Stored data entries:
===============

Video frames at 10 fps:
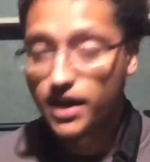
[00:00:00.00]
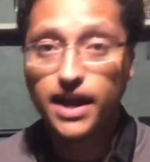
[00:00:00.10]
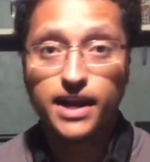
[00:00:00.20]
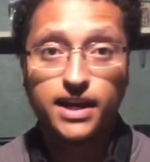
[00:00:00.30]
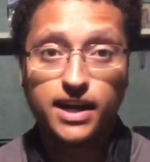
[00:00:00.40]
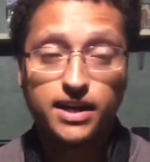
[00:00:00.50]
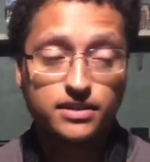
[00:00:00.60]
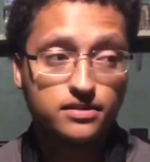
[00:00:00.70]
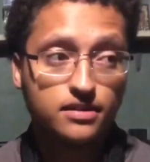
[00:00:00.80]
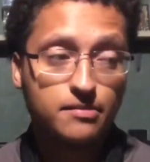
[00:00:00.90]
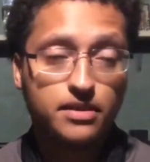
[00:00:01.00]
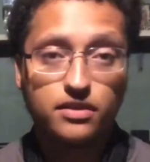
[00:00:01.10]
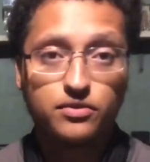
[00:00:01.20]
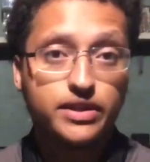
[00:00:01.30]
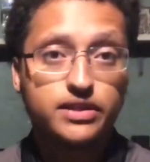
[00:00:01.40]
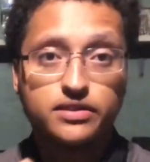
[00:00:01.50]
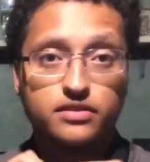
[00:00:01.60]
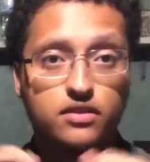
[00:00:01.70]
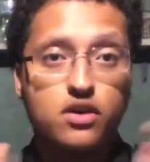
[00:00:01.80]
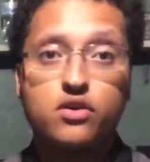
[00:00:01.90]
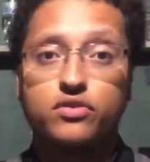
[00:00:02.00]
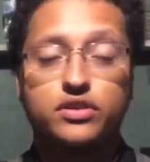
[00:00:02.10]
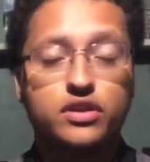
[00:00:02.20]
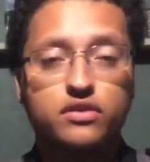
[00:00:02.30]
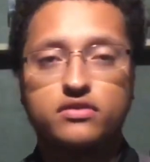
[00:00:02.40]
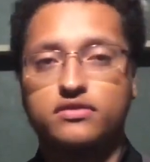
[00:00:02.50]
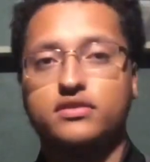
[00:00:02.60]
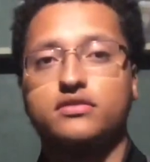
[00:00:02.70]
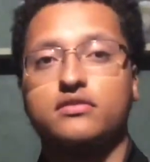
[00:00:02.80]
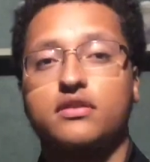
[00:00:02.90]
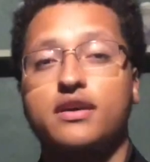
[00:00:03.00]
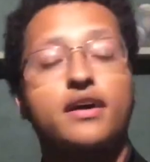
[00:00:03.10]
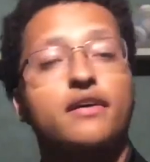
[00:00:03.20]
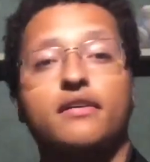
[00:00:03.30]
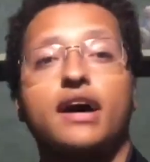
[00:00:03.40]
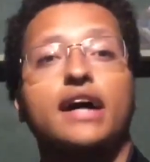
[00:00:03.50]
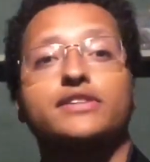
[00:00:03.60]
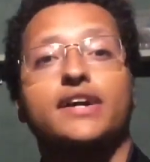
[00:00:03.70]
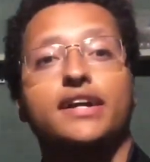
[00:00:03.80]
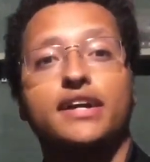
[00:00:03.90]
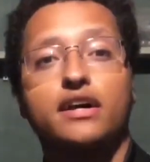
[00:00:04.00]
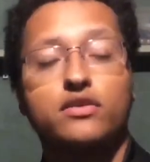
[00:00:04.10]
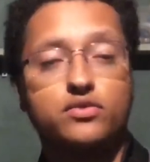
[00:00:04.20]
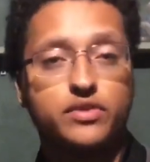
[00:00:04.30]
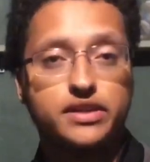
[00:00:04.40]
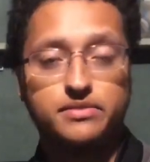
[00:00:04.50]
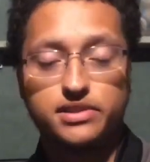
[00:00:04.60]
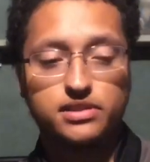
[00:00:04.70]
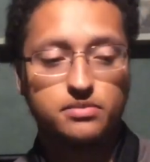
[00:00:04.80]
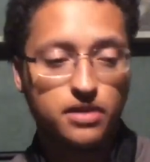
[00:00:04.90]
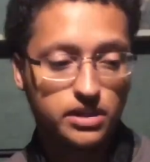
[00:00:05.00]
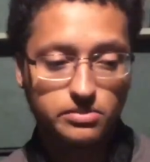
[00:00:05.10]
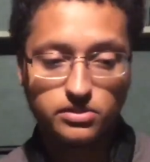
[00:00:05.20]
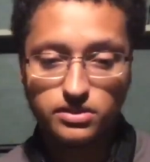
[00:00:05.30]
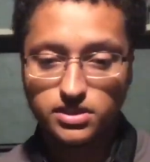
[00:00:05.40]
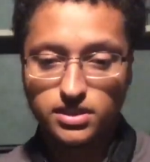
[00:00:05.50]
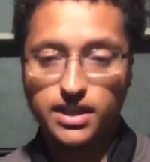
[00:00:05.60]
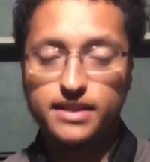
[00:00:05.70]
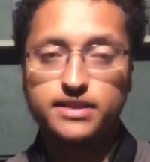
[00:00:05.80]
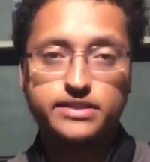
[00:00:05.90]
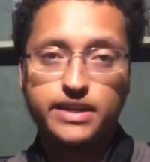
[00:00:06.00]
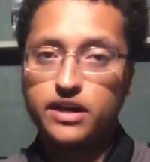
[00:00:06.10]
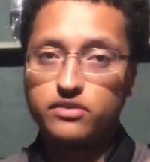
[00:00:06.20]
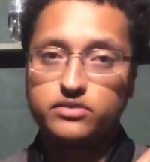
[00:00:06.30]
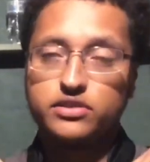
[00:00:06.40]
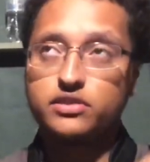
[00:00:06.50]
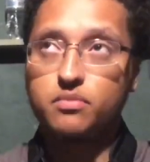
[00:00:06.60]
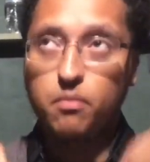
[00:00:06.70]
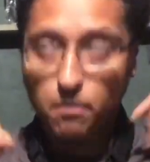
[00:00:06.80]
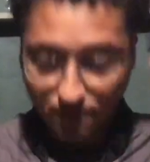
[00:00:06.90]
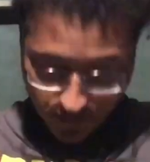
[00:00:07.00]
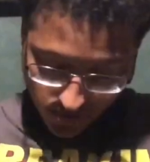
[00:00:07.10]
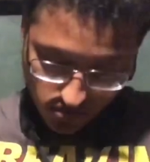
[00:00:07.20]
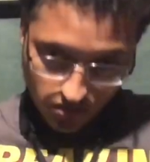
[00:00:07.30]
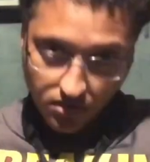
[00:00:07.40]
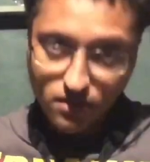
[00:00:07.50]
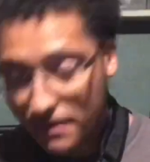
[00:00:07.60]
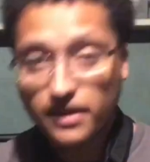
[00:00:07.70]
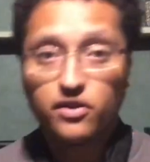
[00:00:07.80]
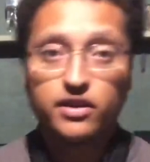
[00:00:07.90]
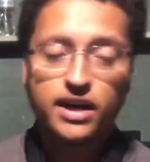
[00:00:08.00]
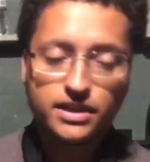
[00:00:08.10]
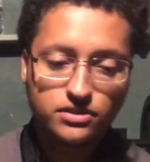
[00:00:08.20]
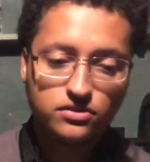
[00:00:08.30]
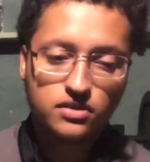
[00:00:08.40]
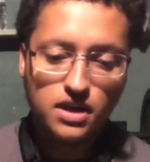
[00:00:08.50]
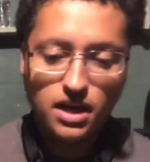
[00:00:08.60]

And I kind of just let my reed just go, you know? I try to get out the way as much as possible, just let this sound just fill. Now classical,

===============

- **Exercise description**: Starting at the line that contains "[00:00:06.70]", reproduce each line exactly through the end of the entries above, leaving every picture out.

- **Answer**:
[00:00:06.70]
[00:00:06.80]
[00:00:06.90]
[00:00:07.00]
[00:00:07.10]
[00:00:07.20]
[00:00:07.30]
[00:00:07.40]
[00:00:07.50]
[00:00:07.60]
[00:00:07.70]
[00:00:07.80]
[00:00:07.90]
[00:00:08.00]
[00:00:08.10]
[00:00:08.20]
[00:00:08.30]
[00:00:08.40]
[00:00:08.50]
[00:00:08.60]

And I kind of just let my reed just go, you know? I try to get out the way as much as possible, just let this sound just fill. Now classical,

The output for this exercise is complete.